-- Exercise --
Could you retype the records word for word but without any pictures?

-- Dataset entries --
* * * * *

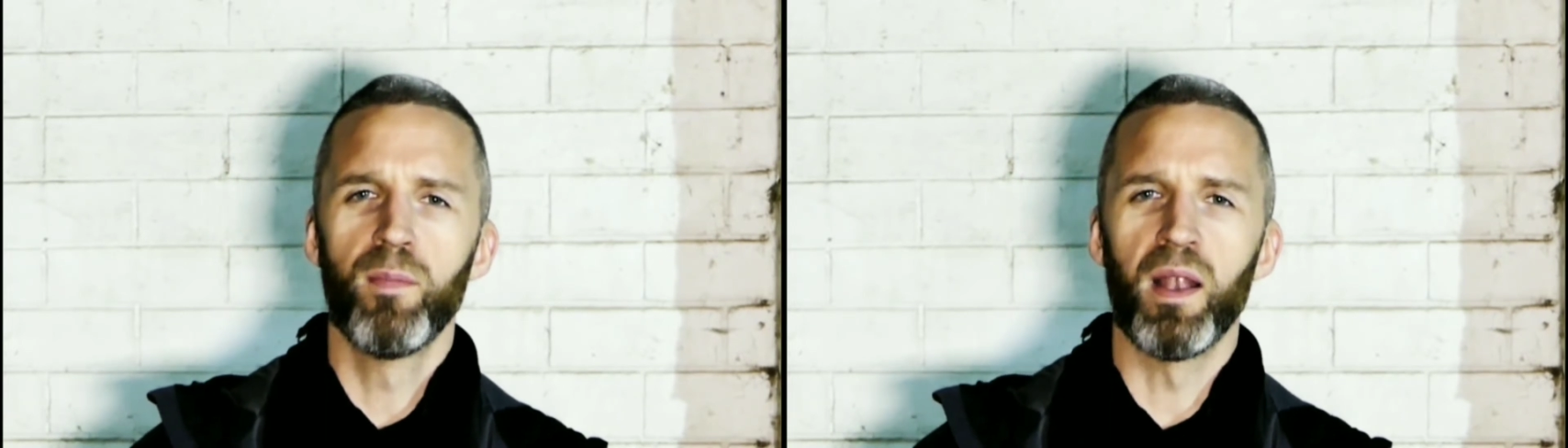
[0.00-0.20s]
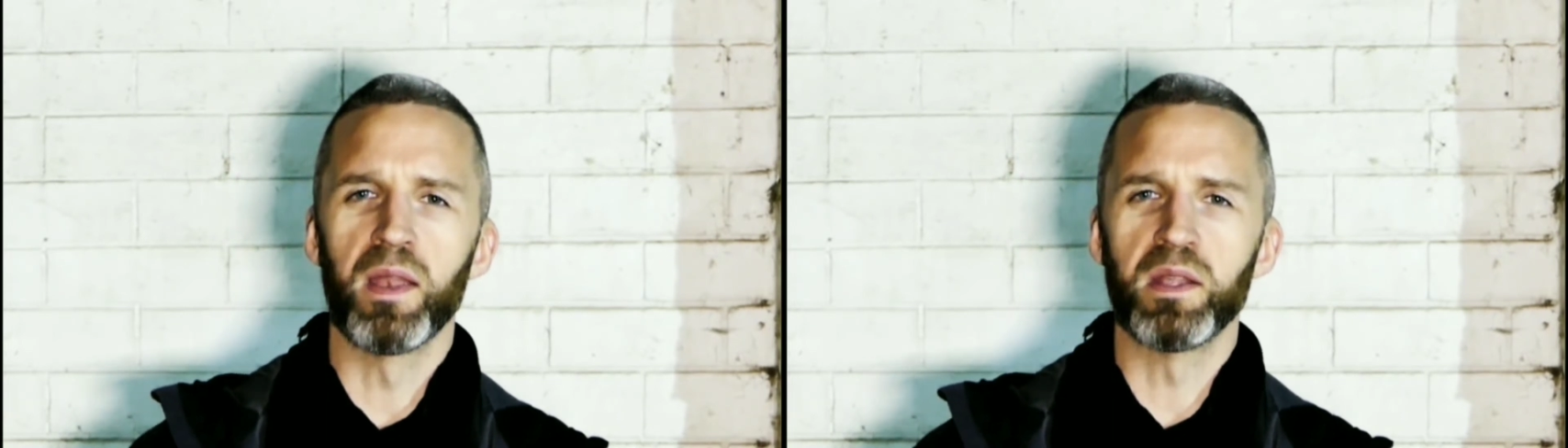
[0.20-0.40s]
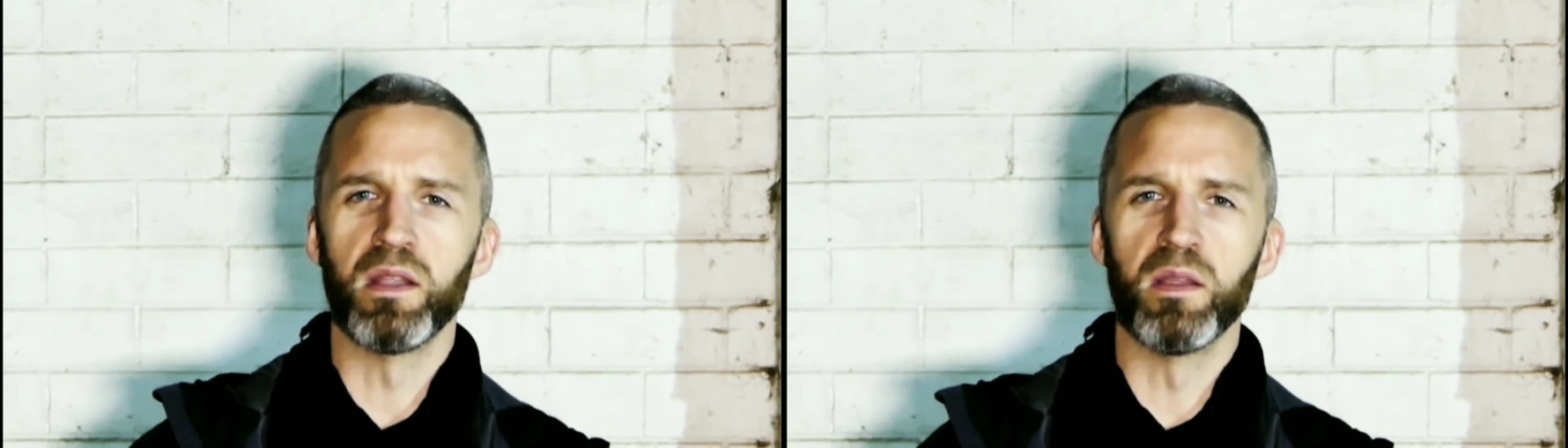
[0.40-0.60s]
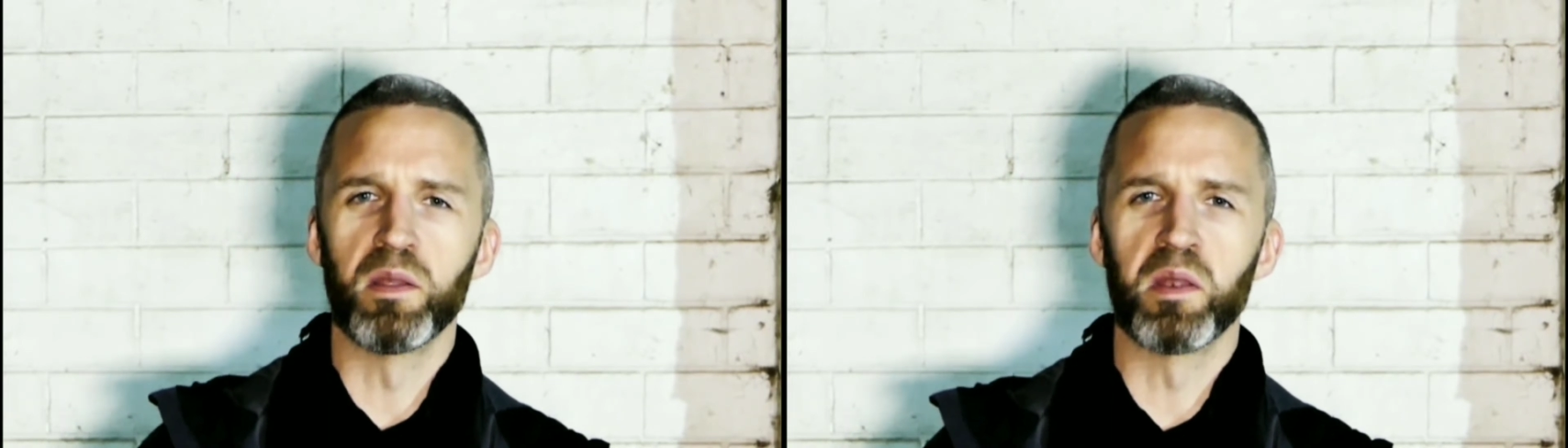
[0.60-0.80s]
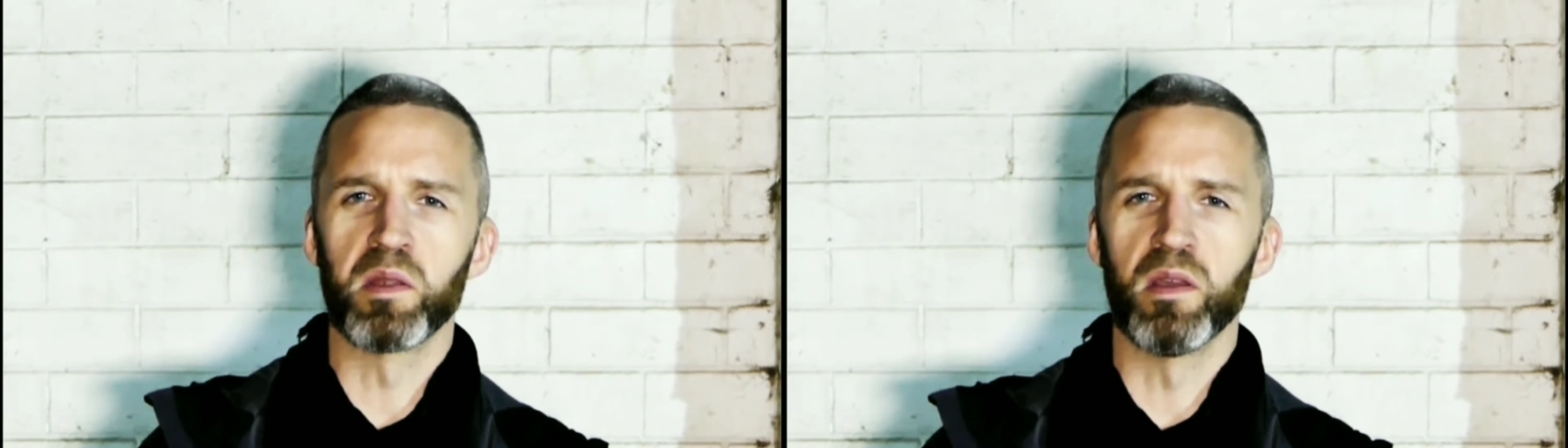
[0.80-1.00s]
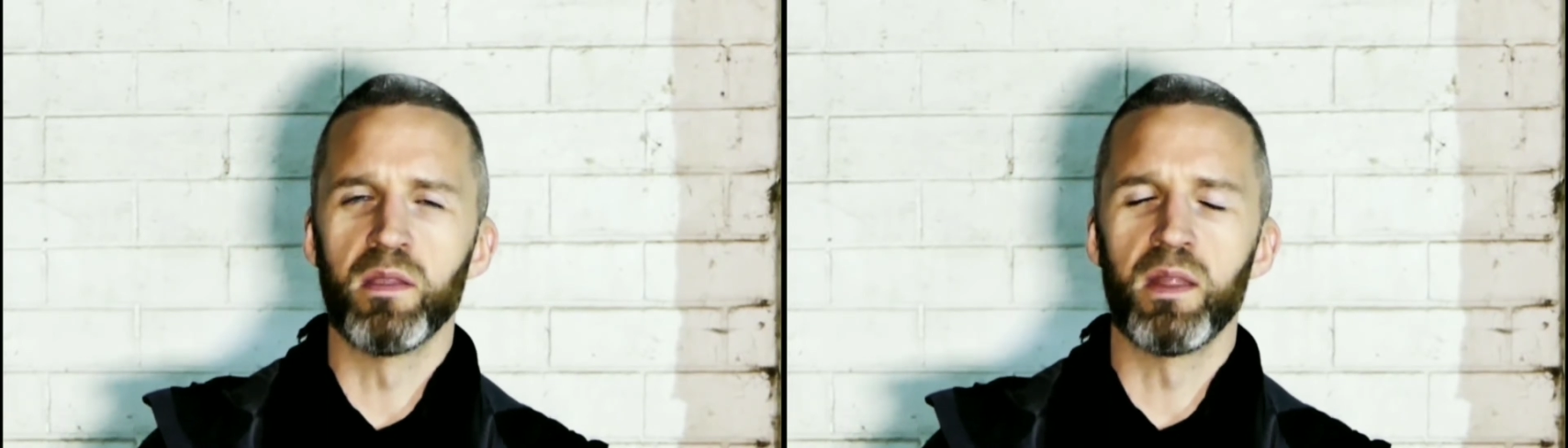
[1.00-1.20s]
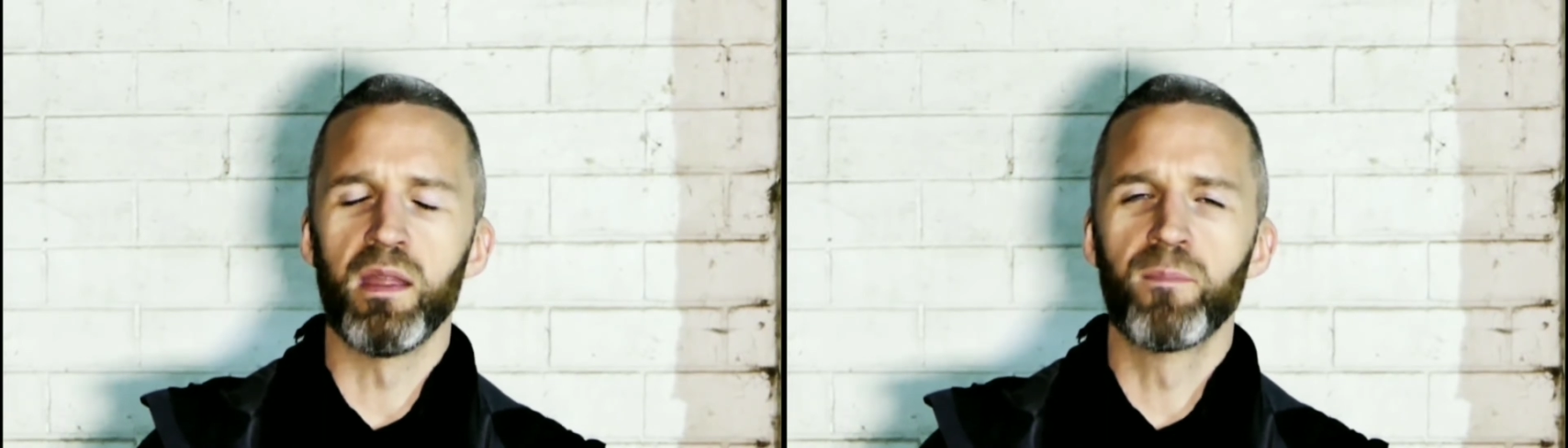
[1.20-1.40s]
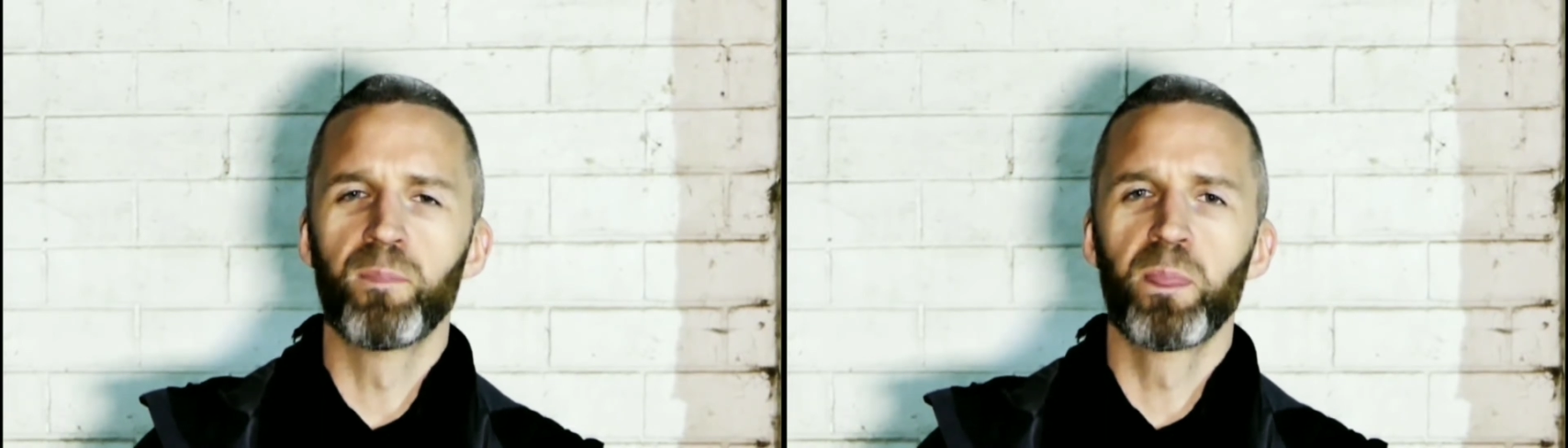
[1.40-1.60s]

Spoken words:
Palestinian society,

* * * * *

-- Answer to the exercise --
[0.00-0.20s]
[0.20-0.40s]
[0.40-0.60s]
[0.60-0.80s]
[0.80-1.00s]
[1.00-1.20s]
[1.20-1.40s]
[1.40-1.60s]

Spoken words:
Palestinian society,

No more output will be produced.